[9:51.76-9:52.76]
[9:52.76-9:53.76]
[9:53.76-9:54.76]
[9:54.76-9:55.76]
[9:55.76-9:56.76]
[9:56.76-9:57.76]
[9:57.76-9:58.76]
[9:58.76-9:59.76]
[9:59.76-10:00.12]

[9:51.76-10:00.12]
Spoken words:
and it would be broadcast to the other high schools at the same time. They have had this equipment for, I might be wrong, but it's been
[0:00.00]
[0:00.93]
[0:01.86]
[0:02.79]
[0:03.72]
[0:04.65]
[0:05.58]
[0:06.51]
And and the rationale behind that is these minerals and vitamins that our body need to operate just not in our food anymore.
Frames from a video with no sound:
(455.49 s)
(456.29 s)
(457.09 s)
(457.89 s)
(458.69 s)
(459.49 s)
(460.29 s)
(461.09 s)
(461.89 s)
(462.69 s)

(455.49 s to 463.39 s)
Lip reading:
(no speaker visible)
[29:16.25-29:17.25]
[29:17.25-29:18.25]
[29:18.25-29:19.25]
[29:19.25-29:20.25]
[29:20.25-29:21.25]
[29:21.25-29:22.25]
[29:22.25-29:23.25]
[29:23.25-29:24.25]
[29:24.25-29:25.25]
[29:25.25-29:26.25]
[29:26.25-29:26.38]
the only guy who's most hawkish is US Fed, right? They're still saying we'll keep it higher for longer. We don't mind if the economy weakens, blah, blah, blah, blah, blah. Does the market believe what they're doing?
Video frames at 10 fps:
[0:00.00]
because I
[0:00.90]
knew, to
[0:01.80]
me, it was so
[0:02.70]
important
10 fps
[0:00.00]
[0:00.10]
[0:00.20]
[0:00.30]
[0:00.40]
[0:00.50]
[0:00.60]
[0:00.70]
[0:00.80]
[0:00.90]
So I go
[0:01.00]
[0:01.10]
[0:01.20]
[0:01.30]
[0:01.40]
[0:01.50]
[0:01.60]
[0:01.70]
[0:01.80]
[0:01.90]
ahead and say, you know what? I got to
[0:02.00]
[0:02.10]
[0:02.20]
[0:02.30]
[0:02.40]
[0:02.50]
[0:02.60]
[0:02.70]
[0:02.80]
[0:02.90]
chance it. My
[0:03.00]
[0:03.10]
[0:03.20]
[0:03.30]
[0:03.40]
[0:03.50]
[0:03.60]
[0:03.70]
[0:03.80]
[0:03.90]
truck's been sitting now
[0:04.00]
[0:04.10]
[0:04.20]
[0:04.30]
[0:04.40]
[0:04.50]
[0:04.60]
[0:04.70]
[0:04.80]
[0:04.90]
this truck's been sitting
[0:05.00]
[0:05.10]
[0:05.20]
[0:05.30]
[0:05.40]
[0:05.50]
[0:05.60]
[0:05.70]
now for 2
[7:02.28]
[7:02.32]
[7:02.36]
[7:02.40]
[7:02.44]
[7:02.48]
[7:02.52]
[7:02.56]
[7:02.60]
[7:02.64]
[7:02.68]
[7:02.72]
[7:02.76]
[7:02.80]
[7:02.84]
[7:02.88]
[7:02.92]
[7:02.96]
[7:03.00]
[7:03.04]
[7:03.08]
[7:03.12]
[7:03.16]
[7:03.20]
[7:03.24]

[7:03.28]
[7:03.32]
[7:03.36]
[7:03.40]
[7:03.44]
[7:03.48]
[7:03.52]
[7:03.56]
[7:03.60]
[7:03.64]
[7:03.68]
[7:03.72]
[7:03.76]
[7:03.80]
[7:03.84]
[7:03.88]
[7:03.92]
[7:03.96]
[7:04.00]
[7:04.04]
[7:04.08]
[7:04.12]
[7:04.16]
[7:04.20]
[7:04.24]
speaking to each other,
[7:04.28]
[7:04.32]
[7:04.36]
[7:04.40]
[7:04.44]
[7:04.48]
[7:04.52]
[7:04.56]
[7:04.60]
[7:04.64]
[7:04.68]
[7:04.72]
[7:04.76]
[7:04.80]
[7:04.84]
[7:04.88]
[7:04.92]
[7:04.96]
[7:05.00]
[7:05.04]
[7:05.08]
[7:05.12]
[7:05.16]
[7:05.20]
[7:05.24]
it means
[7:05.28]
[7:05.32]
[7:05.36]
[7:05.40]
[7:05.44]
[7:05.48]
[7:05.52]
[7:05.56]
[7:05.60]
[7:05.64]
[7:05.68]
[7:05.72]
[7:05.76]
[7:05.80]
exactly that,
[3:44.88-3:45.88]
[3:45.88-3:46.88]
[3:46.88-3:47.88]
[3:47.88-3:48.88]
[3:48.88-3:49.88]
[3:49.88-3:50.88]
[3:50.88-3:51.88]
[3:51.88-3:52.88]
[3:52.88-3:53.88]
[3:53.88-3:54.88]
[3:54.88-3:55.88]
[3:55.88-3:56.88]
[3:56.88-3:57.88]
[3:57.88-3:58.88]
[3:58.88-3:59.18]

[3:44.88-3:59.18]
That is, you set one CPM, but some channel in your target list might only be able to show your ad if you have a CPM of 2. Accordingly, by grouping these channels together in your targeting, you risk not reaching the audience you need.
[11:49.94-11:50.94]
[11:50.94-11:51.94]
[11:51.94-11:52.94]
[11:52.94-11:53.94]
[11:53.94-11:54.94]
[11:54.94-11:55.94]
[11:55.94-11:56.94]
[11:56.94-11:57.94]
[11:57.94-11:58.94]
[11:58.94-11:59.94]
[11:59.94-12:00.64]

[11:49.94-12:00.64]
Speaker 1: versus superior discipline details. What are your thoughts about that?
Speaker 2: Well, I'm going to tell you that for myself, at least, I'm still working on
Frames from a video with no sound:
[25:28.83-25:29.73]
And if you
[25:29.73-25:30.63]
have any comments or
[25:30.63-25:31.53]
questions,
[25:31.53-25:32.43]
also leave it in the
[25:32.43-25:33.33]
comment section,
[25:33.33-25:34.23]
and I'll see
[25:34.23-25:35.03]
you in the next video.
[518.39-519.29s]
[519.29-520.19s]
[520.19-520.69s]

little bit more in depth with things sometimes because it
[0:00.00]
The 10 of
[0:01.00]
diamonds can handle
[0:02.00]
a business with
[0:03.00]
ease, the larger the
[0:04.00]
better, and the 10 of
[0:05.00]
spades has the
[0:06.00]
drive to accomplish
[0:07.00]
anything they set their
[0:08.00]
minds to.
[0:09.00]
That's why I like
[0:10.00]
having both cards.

○ ○ ○ ○ ○ ○ ○

Could you reproduce all of the entries exactly as they appear?

[9:51.76-9:52.76]
[9:52.76-9:53.76]
[9:53.76-9:54.76]
[9:54.76-9:55.76]
[9:55.76-9:56.76]
[9:56.76-9:57.76]
[9:57.76-9:58.76]
[9:58.76-9:59.76]
[9:59.76-10:00.12]

[9:51.76-10:00.12]
Spoken words:
and it would be broadcast to the other high schools at the same time. They have had this equipment for, I might be wrong, but it's been
[0:00.00]
[0:00.93]
[0:01.86]
[0:02.79]
[0:03.72]
[0:04.65]
[0:05.58]
[0:06.51]
And and the rationale behind that is these minerals and vitamins that our body need to operate just not in our food anymore.
Frames from a video with no sound:
(455.49 s)
(456.29 s)
(457.09 s)
(457.89 s)
(458.69 s)
(459.49 s)
(460.29 s)
(461.09 s)
(461.89 s)
(462.69 s)

(455.49 s to 463.39 s)
Lip reading:
(no speaker visible)
[29:16.25-29:17.25]
[29:17.25-29:18.25]
[29:18.25-29:19.25]
[29:19.25-29:20.25]
[29:20.25-29:21.25]
[29:21.25-29:22.25]
[29:22.25-29:23.25]
[29:23.25-29:24.25]
[29:24.25-29:25.25]
[29:25.25-29:26.25]
[29:26.25-29:26.38]
the only guy who's most hawkish is US Fed, right? They're still saying we'll keep it higher for longer. We don't mind if the economy weakens, blah, blah, blah, blah, blah. Does the market believe what they're doing?
Video frames at 10 fps:
[0:00.00]
because I
[0:00.90]
knew, to
[0:01.80]
me, it was so
[0:02.70]
important
10 fps
[0:00.00]
[0:00.10]
[0:00.20]
[0:00.30]
[0:00.40]
[0:00.50]
[0:00.60]
[0:00.70]
[0:00.80]
[0:00.90]
So I go
[0:01.00]
[0:01.10]
[0:01.20]
[0:01.30]
[0:01.40]
[0:01.50]
[0:01.60]
[0:01.70]
[0:01.80]
[0:01.90]
ahead and say, you know what? I got to
[0:02.00]
[0:02.10]
[0:02.20]
[0:02.30]
[0:02.40]
[0:02.50]
[0:02.60]
[0:02.70]
[0:02.80]
[0:02.90]
chance it. My
[0:03.00]
[0:03.10]
[0:03.20]
[0:03.30]
[0:03.40]
[0:03.50]
[0:03.60]
[0:03.70]
[0:03.80]
[0:03.90]
truck's been sitting now
[0:04.00]
[0:04.10]
[0:04.20]
[0:04.30]
[0:04.40]
[0:04.50]
[0:04.60]
[0:04.70]
[0:04.80]
[0:04.90]
this truck's been sitting
[0:05.00]
[0:05.10]
[0:05.20]
[0:05.30]
[0:05.40]
[0:05.50]
[0:05.60]
[0:05.70]
now for 2
[7:02.28]
[7:02.32]
[7:02.36]
[7:02.40]
[7:02.44]
[7:02.48]
[7:02.52]
[7:02.56]
[7:02.60]
[7:02.64]
[7:02.68]
[7:02.72]
[7:02.76]
[7:02.80]
[7:02.84]
[7:02.88]
[7:02.92]
[7:02.96]
[7:03.00]
[7:03.04]
[7:03.08]
[7:03.12]
[7:03.16]
[7:03.20]
[7:03.24]

[7:03.28]
[7:03.32]
[7:03.36]
[7:03.40]
[7:03.44]
[7:03.48]
[7:03.52]
[7:03.56]
[7:03.60]
[7:03.64]
[7:03.68]
[7:03.72]
[7:03.76]
[7:03.80]
[7:03.84]
[7:03.88]
[7:03.92]
[7:03.96]
[7:04.00]
[7:04.04]
[7:04.08]
[7:04.12]
[7:04.16]
[7:04.20]
[7:04.24]
speaking to each other,
[7:04.28]
[7:04.32]
[7:04.36]
[7:04.40]
[7:04.44]
[7:04.48]
[7:04.52]
[7:04.56]
[7:04.60]
[7:04.64]
[7:04.68]
[7:04.72]
[7:04.76]
[7:04.80]
[7:04.84]
[7:04.88]
[7:04.92]
[7:04.96]
[7:05.00]
[7:05.04]
[7:05.08]
[7:05.12]
[7:05.16]
[7:05.20]
[7:05.24]
it means
[7:05.28]
[7:05.32]
[7:05.36]
[7:05.40]
[7:05.44]
[7:05.48]
[7:05.52]
[7:05.56]
[7:05.60]
[7:05.64]
[7:05.68]
[7:05.72]
[7:05.76]
[7:05.80]
exactly that,
[3:44.88-3:45.88]
[3:45.88-3:46.88]
[3:46.88-3:47.88]
[3:47.88-3:48.88]
[3:48.88-3:49.88]
[3:49.88-3:50.88]
[3:50.88-3:51.88]
[3:51.88-3:52.88]
[3:52.88-3:53.88]
[3:53.88-3:54.88]
[3:54.88-3:55.88]
[3:55.88-3:56.88]
[3:56.88-3:57.88]
[3:57.88-3:58.88]
[3:58.88-3:59.18]

[3:44.88-3:59.18]
That is, you set one CPM, but some channel in your target list might only be able to show your ad if you have a CPM of 2. Accordingly, by grouping these channels together in your targeting, you risk not reaching the audience you need.
[11:49.94-11:50.94]
[11:50.94-11:51.94]
[11:51.94-11:52.94]
[11:52.94-11:53.94]
[11:53.94-11:54.94]
[11:54.94-11:55.94]
[11:55.94-11:56.94]
[11:56.94-11:57.94]
[11:57.94-11:58.94]
[11:58.94-11:59.94]
[11:59.94-12:00.64]

[11:49.94-12:00.64]
Speaker 1: versus superior discipline details. What are your thoughts about that?
Speaker 2: Well, I'm going to tell you that for myself, at least, I'm still working on
Frames from a video with no sound:
[25:28.83-25:29.73]
And if you
[25:29.73-25:30.63]
have any comments or
[25:30.63-25:31.53]
questions,
[25:31.53-25:32.43]
also leave it in the
[25:32.43-25:33.33]
comment section,
[25:33.33-25:34.23]
and I'll see
[25:34.23-25:35.03]
you in the next video.
[518.39-519.29s]
[519.29-520.19s]
[520.19-520.69s]

little bit more in depth with things sometimes because it
[0:00.00]
The 10 of
[0:01.00]
diamonds can handle
[0:02.00]
a business with
[0:03.00]
ease, the larger the
[0:04.00]
better, and the 10 of
[0:05.00]
spades has the
[0:06.00]
drive to accomplish
[0:07.00]
anything they set their
[0:08.00]
minds to.
[0:09.00]
That's why I like
[0:10.00]
having both cards.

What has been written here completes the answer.